In 1876, the founder of the Islamic Republic of Pakistan, Mohammed Ali Jinnah (1876-1948) was born in Karachi.

In 1924, Atal Bihari Vajpayee, 10th Prime Minister of India, was born.

December 26

In 2004, an estimated 230,000 persons were killed and 1.5 million left homeless when a magnitude 9.3 earthquake on the seafloor of the Indian Ocean set off a series of giant tsunami waves that smashed into the shorelines of a dozen countries including Indonesia, Sri Lanka, Thailand, India and Somalia.

December 27

In 1945, The International Monetary Fund was established in Washington, D.C.

In 1996, a genocide trial began concerning the killing of an estimated 800,000 Tutsis in Rwanda. In 1994, a bloody civil war had broken out between the two main ethnic groups, the Hutu and the Tutsi.

In 1571, German astronomer Johannes Kepler (1571-1630) was born in Wurttemberg, Germany. He is considered the father of modern astronomy and discovered the elliptical (oval) shape of the orbits in which the earth and other planets travel around the Sun.

In 1822, French chemist-bacteriologist Louis Pasteur (1822-1895) was born in Dole, France.

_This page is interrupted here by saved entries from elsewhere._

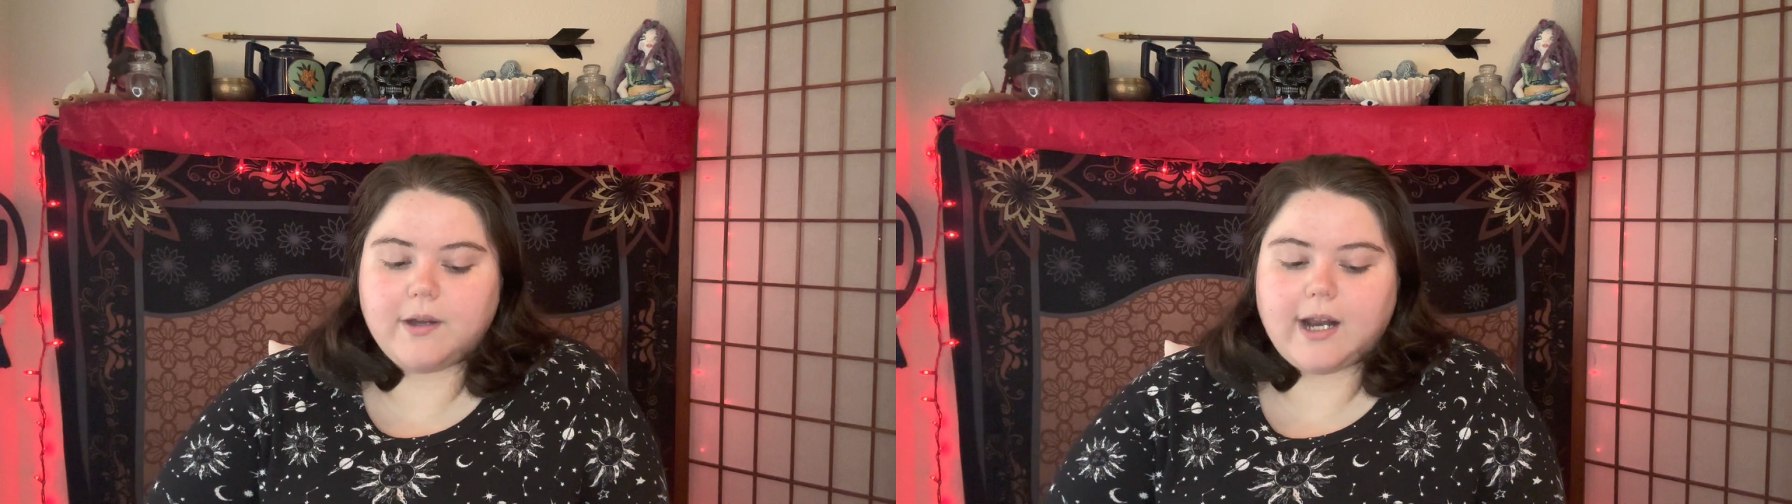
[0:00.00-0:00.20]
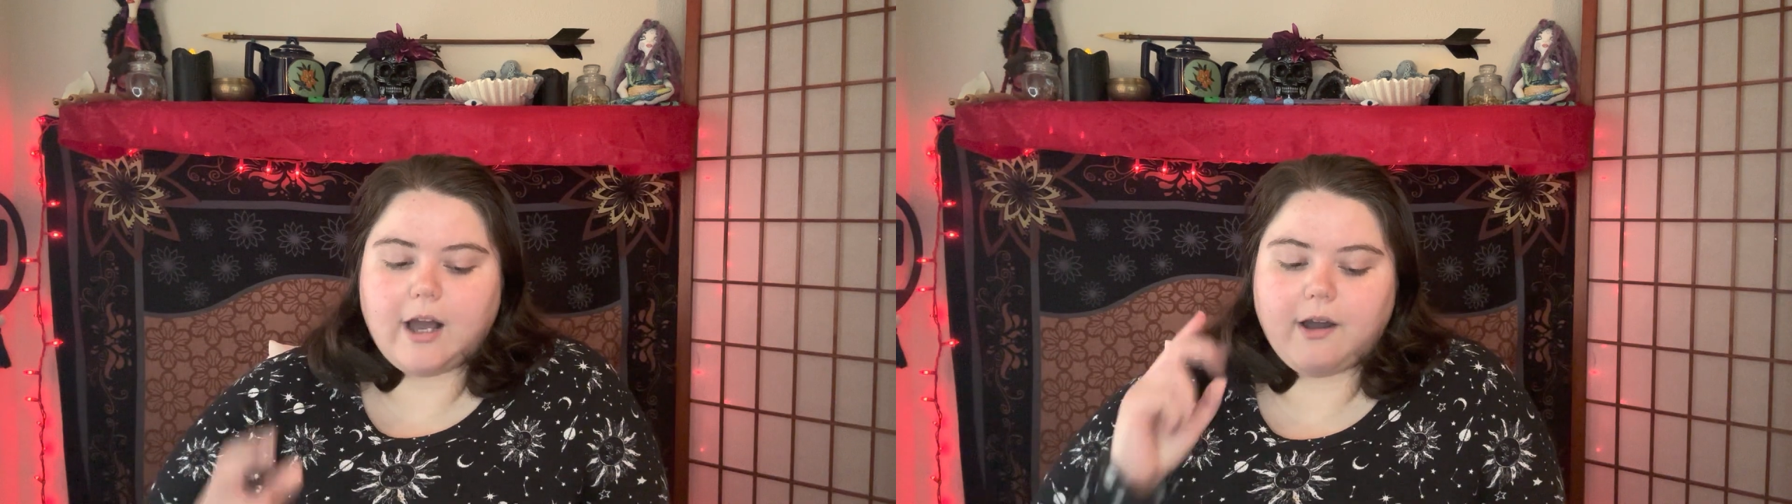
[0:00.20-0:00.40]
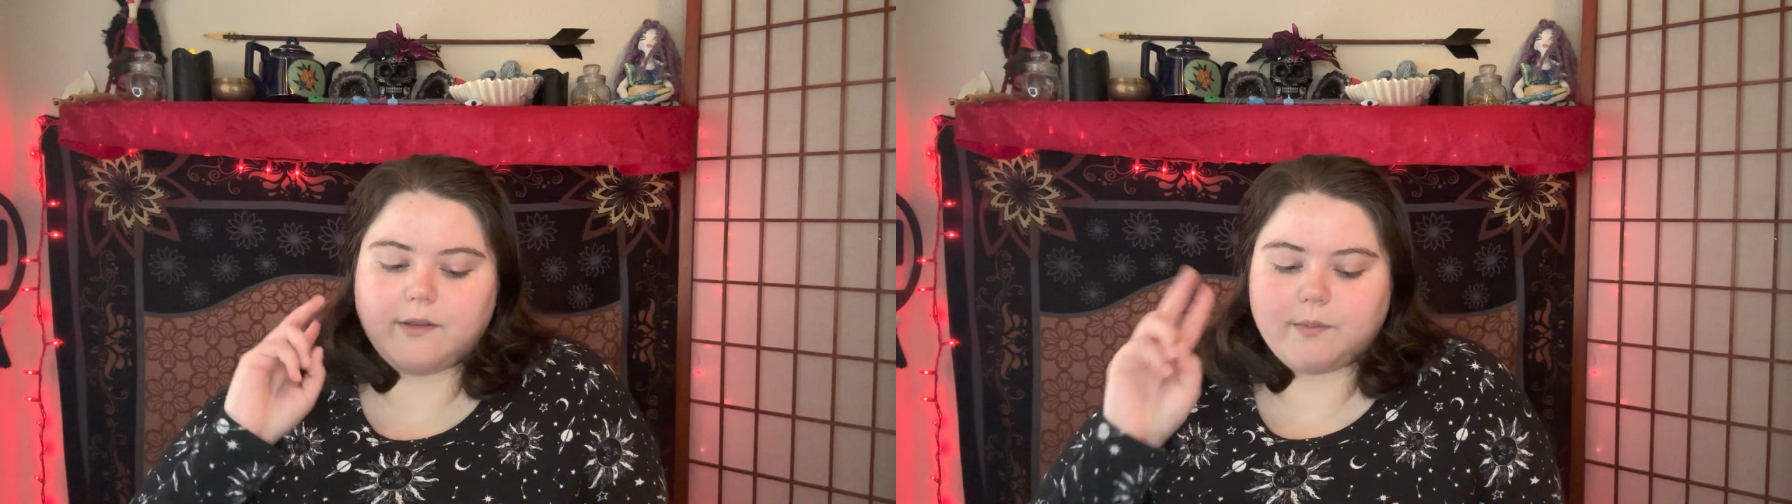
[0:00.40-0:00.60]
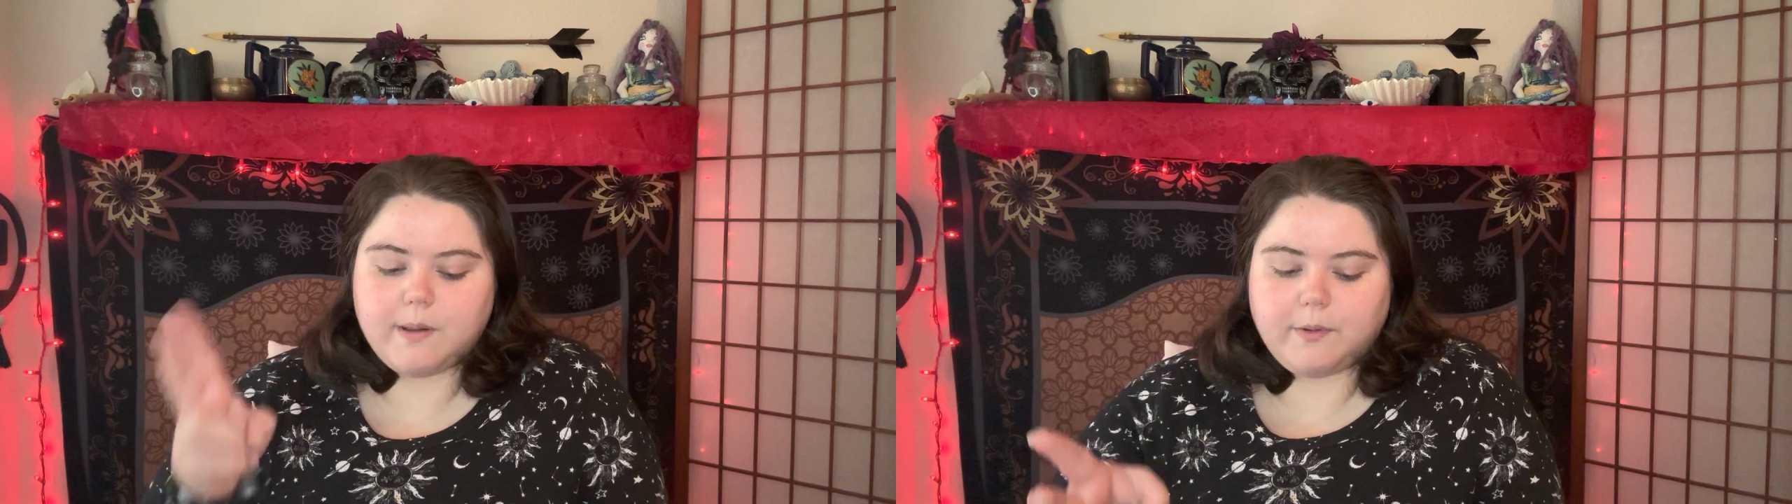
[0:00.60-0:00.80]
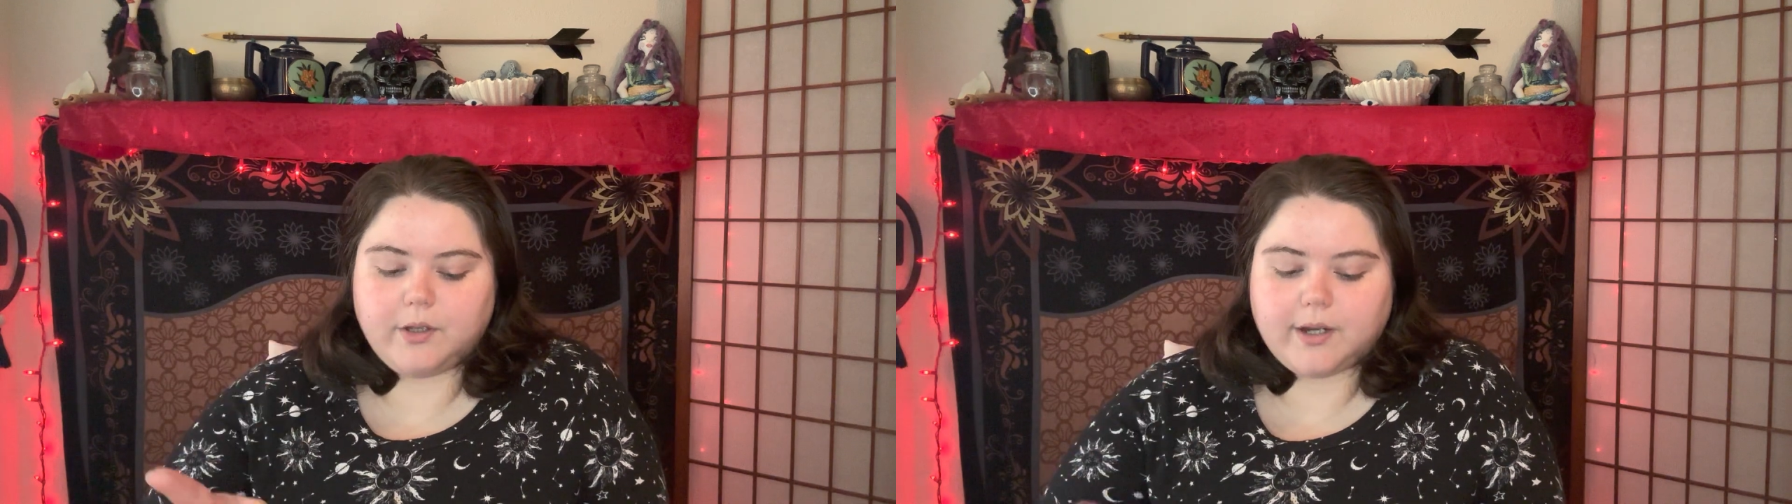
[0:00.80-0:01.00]
and how other
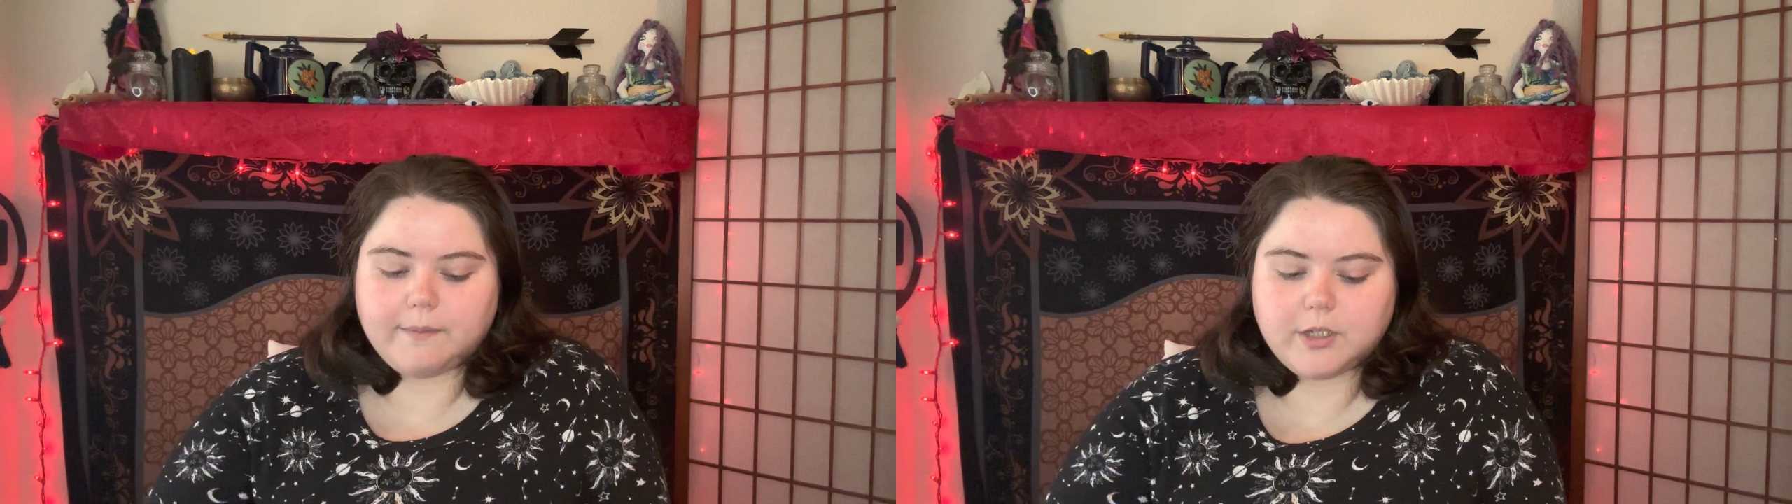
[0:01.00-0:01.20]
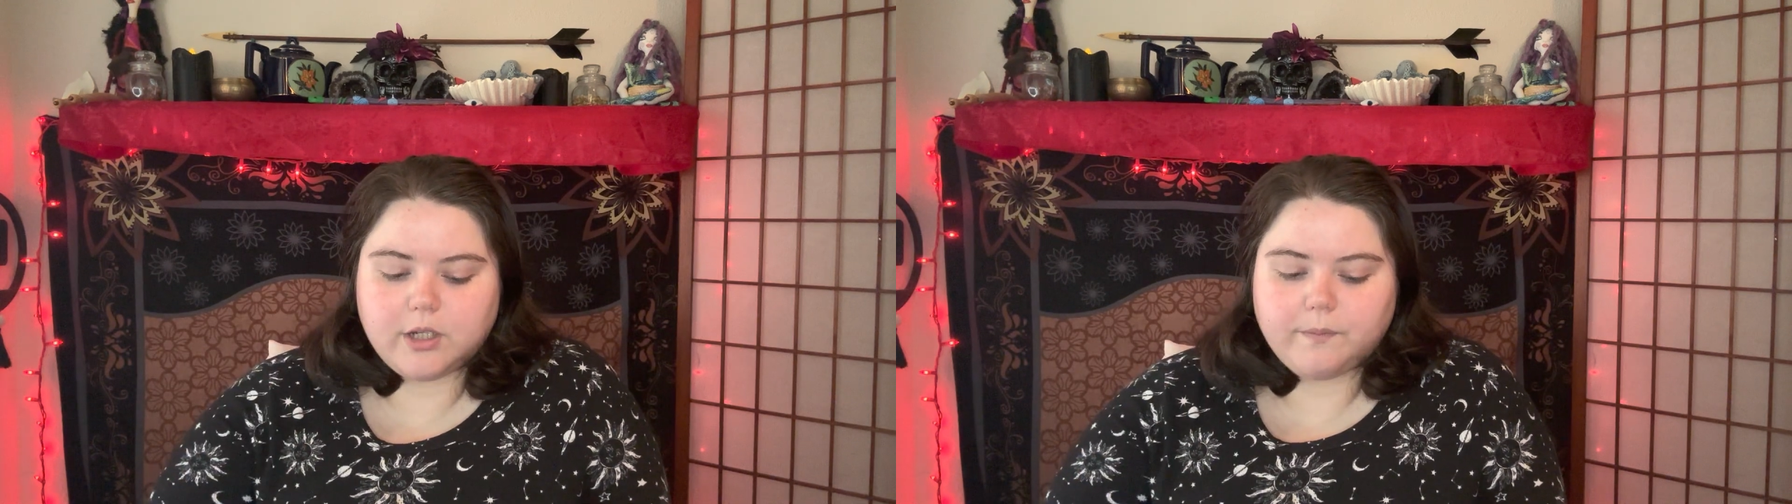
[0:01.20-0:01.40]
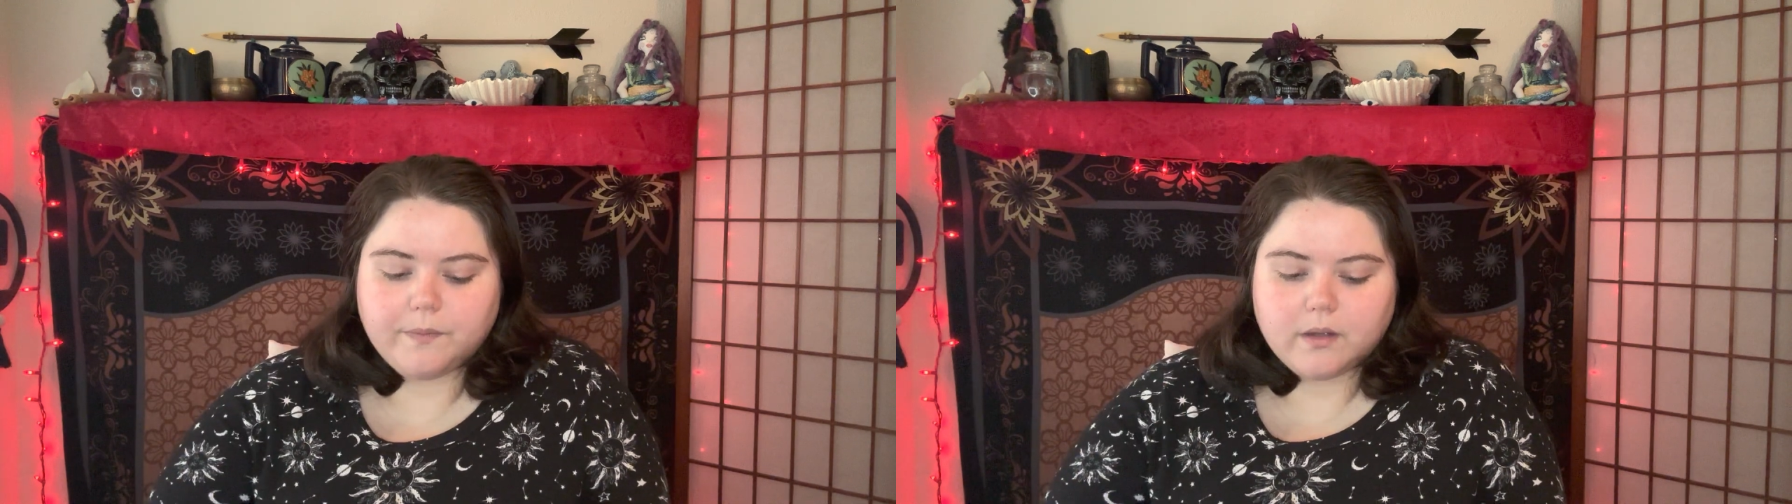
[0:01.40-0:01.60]
people look up to you.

He developed the pasteurization process to kill harmful bacteria.

December 31

It is the last day of the year and is celebrated as New Year eve all over the world.

In 1879, Thomas Edison provided the first public demonstration of his electric incandescent lamp at his laboratory in Menlo Park, New Jersey.

In 1999, Indian Airlines Flight 814 was hijacked by armed gunmen and after a week on the eve of New Year negotiations between the hijackers and Indian authorities concluded on December 31 and the passengers were released — but India had to pay a heavy price. Three militants, Maulana Masood Azhar, Mushtaq Ahmed Zargar and Ahmed Omar Syed Sheikh, who were jailed in Kashmir had to be released in exchange.